Even in the unlikely event the legal edifice of Roe v. Wade collapsed overnight, Tyson pointed out that only a handful of states, such as Alabama, would actually ban abortion at any stage. First-trimester abortion, which accounts for 89% of all abortion, would still remain legal in the rest of the U.S. The pro-life movement requires complementary policy strategies, which pro-life Democrats can bring to the table, that can save lives in states where abortion will remain legal, such as California, New York and Illinois, which together account for a third of all U.S. abortions, and the Pacific Northwest and Northeast states.
 

Funding Problem

Democrats trying to rebuild a pro-life presence in the party, however, are constrained by a lack of resources at key junctures: They have to get control of the party machinery, win key primary battles and then win the general election, likely against pro-life Republicans who will have party support.

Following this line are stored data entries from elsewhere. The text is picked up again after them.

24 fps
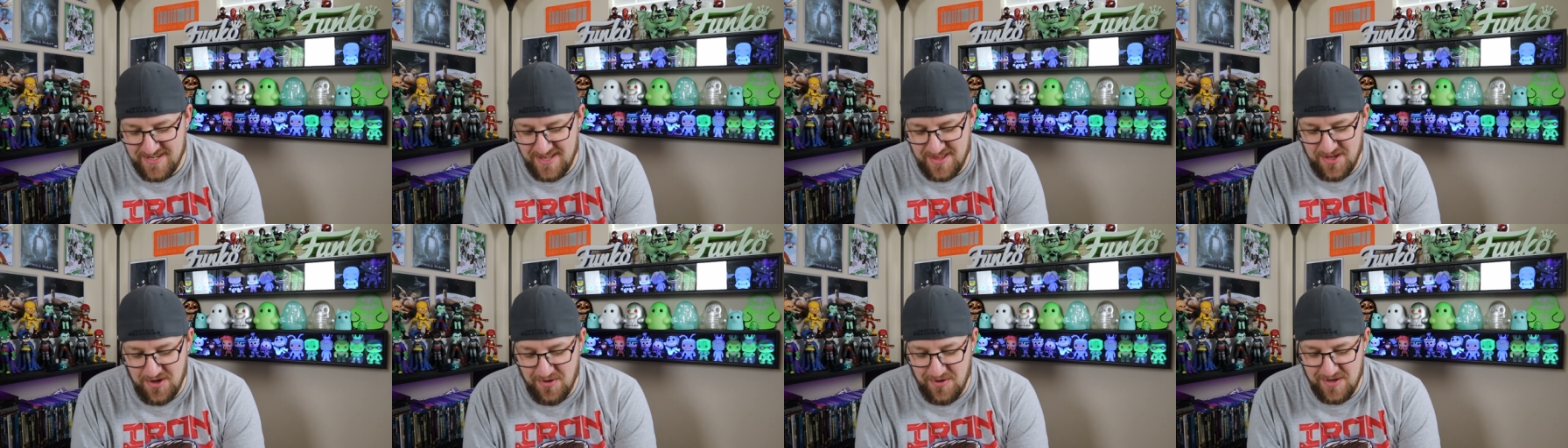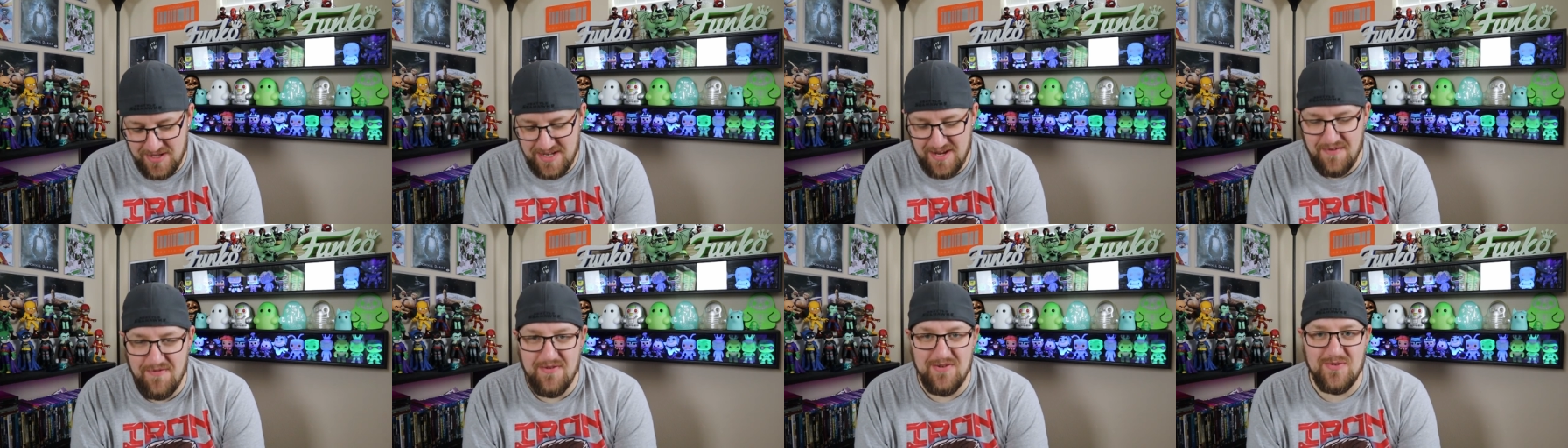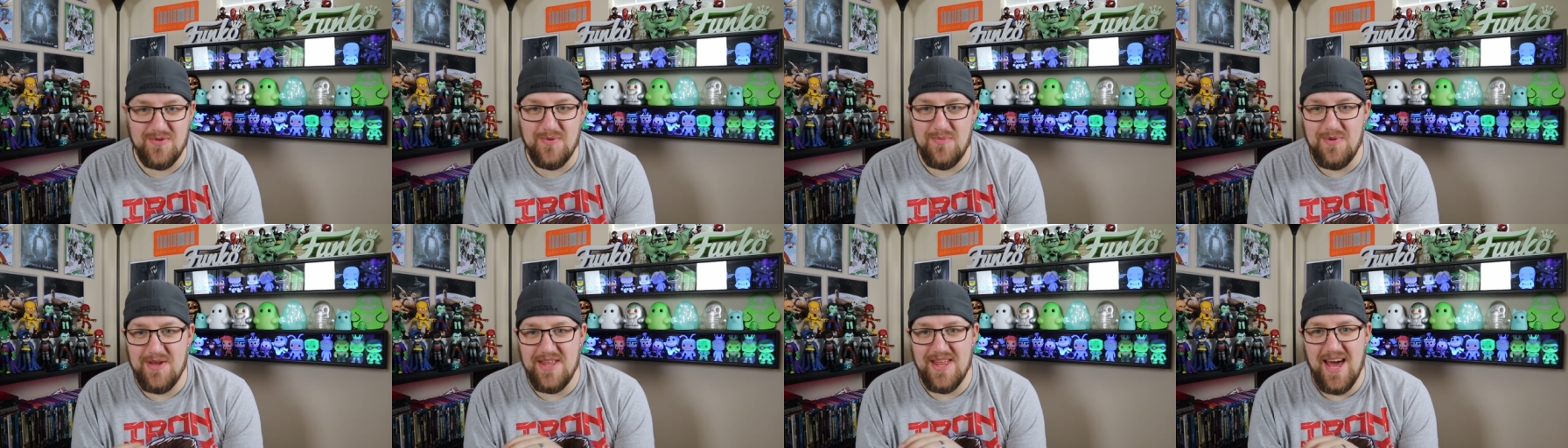and the only difference
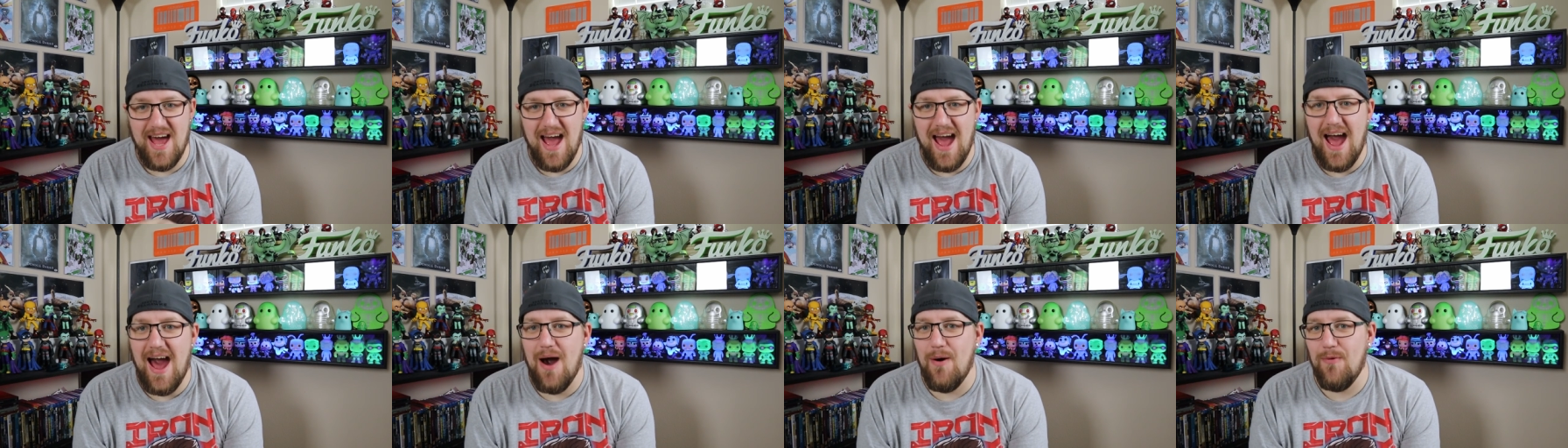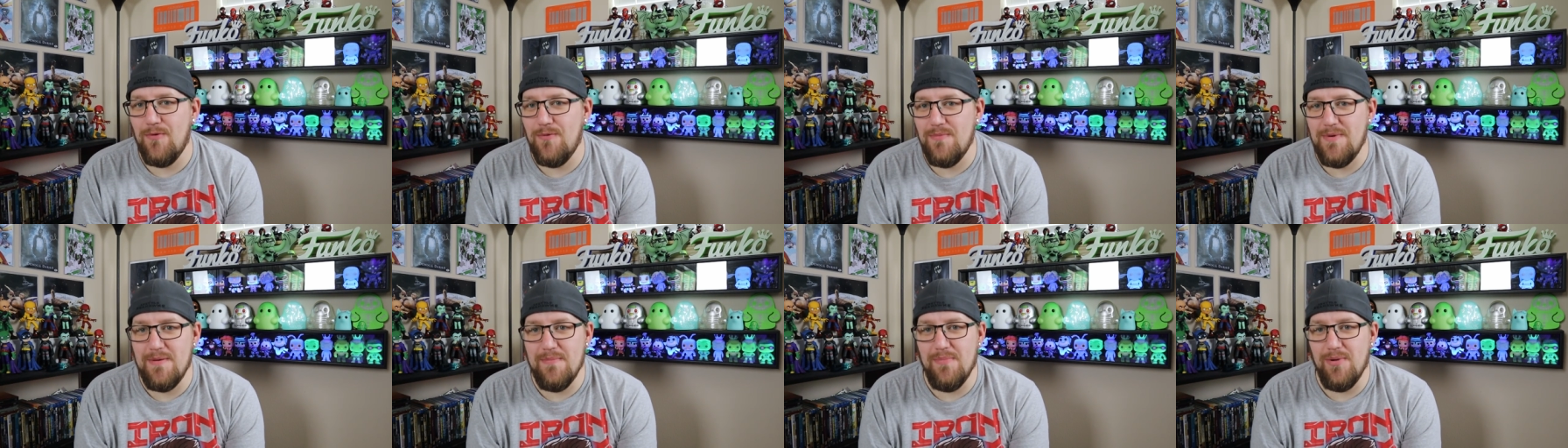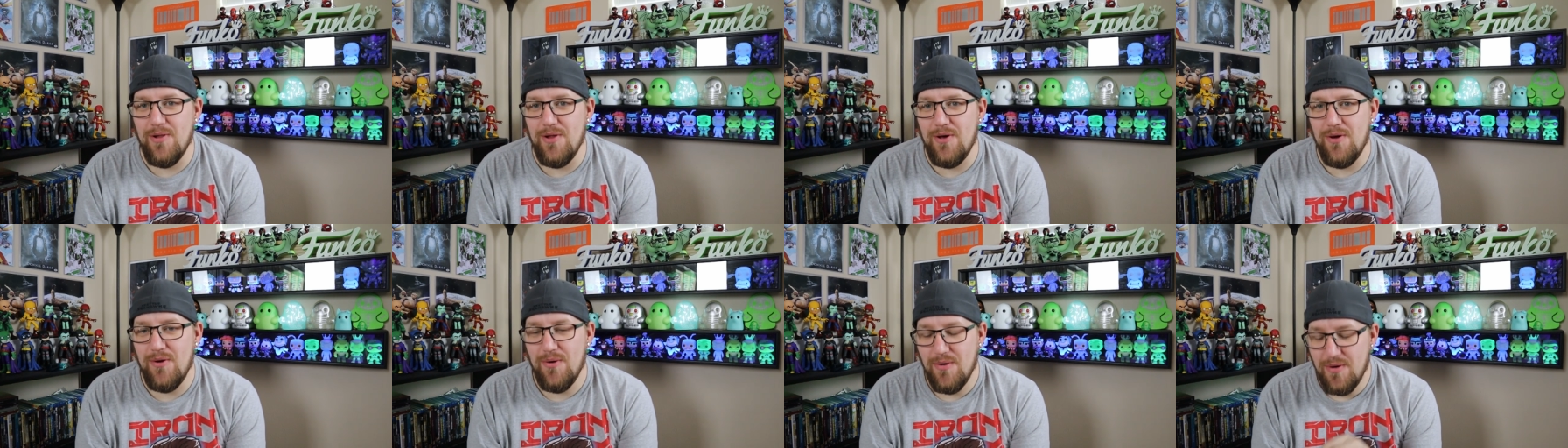would be the hat would be
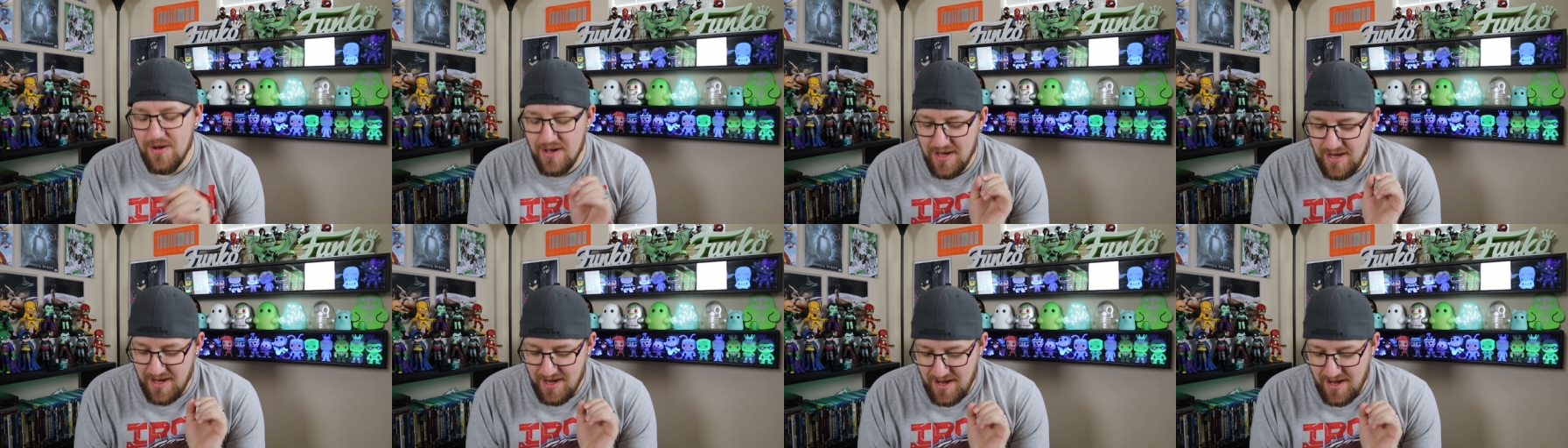blue.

Schneck explained that it will be a “long campaign” for pro-life Democrats to regain control of a party that more than 50 years ago reflected their values. But their leverage to shape the conversation in the Democratic Party, he added, requires them “to win some seats.”

The DNC’s attack on Mello over his pro-life record, he said, demonstrates how “the party’s apparatus militates against this success.”

Leading pro-life groups, other than Democrats for Life, have not yet invested in pro-life Democratic races anywhere near the extent they have invested in GOP races.

According to OpenSecrets.org, for example, the pro-life Susan B. Anthony List has directly donated to only three Democratic federal candidates since 2002. It also spent just $43,718 (or 1%) on pro-life Democrats out of $8 million raised over 1994-2016; pro-life Republicans received 25% of that sum, nearly $2.21 million.

Lipinski told the Register that the pro-life movement needs to invest in pro-life elected representatives on both sides of the aisle to keep its agenda moving forward.

“With any issue that becomes a one-party issue, that party pays less and less attention to that issue,” he said.

“Pro-life Democrats running for office need to have support.”